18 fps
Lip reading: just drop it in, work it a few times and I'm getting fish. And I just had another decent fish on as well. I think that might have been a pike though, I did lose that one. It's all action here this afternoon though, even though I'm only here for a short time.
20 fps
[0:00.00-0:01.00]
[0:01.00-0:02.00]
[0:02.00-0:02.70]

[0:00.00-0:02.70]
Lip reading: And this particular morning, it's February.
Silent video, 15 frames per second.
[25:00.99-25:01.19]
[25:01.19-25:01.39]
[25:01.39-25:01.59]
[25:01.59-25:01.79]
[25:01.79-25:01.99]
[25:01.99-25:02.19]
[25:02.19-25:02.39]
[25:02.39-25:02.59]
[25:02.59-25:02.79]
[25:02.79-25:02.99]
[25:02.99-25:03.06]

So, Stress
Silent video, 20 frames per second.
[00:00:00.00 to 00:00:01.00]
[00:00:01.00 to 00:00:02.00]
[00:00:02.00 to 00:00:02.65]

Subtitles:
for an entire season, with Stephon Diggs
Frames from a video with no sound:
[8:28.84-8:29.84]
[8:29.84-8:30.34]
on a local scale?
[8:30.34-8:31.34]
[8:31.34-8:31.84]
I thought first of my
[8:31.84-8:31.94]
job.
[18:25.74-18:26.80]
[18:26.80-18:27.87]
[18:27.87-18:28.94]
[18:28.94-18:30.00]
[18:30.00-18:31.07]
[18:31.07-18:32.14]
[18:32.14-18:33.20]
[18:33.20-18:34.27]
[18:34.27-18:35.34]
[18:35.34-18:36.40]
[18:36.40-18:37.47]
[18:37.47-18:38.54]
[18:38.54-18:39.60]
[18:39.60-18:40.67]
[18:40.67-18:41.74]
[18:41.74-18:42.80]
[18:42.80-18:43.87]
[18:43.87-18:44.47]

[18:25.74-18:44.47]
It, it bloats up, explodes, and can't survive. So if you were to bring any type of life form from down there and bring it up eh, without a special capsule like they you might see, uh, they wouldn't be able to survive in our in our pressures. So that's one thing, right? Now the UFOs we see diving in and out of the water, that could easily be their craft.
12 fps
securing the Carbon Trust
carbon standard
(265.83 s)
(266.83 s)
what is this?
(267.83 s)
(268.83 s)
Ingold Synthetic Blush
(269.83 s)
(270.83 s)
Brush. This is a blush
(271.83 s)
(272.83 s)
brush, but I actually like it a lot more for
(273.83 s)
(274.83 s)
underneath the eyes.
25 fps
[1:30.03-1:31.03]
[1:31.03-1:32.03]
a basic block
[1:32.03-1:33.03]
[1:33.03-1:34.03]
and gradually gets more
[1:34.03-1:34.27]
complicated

### [Required action]
Locate the word "Silent" in the records above, and return each line that has it.

### [Worked solution]
Silent video, 15 frames per second.
Silent video, 20 frames per second.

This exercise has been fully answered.